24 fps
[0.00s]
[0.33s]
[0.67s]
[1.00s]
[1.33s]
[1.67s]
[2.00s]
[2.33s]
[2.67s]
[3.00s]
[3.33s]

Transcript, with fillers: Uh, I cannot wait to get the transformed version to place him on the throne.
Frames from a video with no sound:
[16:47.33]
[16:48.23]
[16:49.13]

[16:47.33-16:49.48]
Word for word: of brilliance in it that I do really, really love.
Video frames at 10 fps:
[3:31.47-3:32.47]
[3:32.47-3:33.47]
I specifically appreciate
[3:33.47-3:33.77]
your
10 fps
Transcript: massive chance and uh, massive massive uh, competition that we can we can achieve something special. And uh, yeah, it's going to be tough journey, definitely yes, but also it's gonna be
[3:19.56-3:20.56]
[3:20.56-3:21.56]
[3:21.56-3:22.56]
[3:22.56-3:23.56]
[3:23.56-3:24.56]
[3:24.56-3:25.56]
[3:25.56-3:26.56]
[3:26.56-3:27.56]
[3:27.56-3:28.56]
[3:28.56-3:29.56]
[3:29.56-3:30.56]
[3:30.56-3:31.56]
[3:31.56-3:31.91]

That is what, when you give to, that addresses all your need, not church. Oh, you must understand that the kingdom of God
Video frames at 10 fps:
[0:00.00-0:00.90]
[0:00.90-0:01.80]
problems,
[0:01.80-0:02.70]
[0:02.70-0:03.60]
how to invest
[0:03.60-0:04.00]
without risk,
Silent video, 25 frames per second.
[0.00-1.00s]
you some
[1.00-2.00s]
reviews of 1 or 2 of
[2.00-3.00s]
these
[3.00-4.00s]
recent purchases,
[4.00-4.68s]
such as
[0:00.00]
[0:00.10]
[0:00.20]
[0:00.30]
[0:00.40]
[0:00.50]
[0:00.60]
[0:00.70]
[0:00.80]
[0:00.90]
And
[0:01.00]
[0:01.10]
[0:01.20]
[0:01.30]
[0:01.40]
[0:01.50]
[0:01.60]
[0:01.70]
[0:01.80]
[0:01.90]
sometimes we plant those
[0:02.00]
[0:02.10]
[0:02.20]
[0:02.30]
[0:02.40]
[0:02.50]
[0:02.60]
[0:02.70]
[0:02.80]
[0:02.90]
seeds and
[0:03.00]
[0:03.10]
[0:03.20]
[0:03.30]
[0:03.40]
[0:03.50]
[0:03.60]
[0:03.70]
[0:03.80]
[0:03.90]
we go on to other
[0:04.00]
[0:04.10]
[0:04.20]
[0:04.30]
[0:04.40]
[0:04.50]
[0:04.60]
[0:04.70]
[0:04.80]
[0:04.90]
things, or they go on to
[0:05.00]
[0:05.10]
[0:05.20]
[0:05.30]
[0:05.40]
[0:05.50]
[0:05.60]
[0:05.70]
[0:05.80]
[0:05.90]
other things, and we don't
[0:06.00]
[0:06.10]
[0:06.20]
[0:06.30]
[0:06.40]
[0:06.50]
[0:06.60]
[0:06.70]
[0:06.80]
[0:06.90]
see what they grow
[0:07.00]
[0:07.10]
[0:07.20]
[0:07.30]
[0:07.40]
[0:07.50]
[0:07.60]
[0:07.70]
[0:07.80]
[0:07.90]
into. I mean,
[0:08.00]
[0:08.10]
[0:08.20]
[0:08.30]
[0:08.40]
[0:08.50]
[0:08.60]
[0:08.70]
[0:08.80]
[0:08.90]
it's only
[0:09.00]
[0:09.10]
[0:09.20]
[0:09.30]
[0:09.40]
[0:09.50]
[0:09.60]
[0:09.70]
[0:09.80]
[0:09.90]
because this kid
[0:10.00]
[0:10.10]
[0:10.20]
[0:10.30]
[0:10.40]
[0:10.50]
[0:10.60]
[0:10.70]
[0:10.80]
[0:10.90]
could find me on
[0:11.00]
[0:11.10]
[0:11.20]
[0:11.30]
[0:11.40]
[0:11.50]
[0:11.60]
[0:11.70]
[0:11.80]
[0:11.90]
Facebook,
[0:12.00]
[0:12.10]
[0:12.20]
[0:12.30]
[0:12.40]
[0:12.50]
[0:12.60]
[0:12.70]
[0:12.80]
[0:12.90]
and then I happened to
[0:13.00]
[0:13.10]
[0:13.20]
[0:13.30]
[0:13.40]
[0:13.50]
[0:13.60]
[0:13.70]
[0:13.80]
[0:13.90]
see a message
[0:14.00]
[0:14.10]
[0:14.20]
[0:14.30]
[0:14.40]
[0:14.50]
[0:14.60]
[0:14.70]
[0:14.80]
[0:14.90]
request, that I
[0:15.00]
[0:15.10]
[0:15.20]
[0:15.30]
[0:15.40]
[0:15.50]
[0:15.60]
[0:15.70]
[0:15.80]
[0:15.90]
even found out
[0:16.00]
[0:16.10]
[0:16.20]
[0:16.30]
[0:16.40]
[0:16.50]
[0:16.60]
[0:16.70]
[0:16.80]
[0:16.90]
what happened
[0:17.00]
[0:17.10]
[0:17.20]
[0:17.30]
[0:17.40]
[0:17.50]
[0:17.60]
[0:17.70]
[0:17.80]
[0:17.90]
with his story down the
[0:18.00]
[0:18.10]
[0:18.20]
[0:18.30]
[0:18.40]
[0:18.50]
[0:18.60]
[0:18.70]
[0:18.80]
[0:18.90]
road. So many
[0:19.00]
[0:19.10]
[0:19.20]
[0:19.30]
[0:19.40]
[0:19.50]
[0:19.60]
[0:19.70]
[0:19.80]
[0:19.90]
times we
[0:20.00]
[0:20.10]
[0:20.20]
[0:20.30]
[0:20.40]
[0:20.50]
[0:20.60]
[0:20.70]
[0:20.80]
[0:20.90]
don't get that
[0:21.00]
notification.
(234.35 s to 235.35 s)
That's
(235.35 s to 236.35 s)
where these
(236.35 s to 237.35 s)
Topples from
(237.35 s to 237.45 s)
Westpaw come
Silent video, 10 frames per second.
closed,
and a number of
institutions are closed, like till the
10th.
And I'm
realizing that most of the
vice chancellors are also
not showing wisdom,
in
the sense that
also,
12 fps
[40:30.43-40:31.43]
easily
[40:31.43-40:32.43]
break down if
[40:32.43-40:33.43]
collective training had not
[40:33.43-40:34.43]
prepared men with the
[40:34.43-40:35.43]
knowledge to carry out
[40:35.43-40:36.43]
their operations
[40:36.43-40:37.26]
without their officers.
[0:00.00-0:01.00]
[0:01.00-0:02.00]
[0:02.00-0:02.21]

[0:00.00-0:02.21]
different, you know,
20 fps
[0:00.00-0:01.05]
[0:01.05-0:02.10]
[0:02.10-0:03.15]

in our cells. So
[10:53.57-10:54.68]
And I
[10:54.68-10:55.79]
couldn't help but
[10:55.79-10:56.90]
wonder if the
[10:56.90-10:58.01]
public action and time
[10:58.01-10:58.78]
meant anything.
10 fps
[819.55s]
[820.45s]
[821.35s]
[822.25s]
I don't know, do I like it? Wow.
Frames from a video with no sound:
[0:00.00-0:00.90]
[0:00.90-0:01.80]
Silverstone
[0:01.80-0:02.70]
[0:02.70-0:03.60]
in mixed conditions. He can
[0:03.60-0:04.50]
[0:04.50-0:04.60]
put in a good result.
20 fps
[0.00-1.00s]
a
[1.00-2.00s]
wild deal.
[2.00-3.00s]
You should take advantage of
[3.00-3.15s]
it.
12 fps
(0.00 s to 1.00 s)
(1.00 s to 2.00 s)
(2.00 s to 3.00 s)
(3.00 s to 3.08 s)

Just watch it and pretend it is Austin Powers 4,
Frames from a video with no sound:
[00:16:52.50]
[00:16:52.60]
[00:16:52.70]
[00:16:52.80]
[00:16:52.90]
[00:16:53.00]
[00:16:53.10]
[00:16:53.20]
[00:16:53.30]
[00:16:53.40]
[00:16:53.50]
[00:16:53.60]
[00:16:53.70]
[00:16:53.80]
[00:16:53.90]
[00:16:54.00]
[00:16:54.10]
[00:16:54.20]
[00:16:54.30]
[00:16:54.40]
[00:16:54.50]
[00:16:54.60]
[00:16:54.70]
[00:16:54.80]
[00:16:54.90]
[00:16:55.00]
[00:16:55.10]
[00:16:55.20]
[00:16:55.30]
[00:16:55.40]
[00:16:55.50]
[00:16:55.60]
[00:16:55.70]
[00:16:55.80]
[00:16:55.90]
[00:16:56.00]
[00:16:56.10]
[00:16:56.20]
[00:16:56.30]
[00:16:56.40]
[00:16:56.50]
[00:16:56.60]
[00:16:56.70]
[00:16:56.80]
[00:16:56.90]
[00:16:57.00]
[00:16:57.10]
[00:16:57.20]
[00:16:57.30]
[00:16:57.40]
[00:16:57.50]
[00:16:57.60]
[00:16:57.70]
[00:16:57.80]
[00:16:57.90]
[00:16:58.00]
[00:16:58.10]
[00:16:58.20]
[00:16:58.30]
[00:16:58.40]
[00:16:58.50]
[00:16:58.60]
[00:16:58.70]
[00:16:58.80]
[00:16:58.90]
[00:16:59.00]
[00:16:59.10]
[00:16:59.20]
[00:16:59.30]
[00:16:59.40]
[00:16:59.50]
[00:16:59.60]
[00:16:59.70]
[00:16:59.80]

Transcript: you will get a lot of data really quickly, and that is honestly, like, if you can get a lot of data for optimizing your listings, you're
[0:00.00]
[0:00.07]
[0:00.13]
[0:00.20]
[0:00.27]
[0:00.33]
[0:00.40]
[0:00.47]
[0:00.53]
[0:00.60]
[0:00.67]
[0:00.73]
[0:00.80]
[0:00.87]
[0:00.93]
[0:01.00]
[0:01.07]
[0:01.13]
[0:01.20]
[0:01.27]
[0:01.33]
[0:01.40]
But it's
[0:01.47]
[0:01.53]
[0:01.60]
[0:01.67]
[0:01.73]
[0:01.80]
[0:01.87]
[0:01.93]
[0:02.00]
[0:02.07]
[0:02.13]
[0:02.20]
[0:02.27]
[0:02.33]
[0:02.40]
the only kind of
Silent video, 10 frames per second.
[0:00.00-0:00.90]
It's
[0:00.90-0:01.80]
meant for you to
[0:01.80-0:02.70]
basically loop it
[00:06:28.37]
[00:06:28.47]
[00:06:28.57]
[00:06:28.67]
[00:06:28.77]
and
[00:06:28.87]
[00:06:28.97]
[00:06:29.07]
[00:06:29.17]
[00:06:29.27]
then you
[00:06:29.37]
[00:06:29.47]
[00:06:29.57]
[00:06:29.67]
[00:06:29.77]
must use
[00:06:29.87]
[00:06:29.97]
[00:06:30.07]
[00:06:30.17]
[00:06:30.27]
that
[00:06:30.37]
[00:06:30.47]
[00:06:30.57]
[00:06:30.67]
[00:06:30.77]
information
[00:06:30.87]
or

» **What is needed**: Take from the listing above each line in which the string "Transcript" is found.

» **Result for this task**:
Transcript, with fillers: Uh, I cannot wait to get the transformed version to place him on the throne.
Transcript: massive chance and uh, massive massive uh, competition that we can we can achieve something special. And uh, yeah, it's going to be tough journey, definitely yes, but also it's gonna be
Transcript: you will get a lot of data really quickly, and that is honestly, like, if you can get a lot of data for optimizing your listings, you're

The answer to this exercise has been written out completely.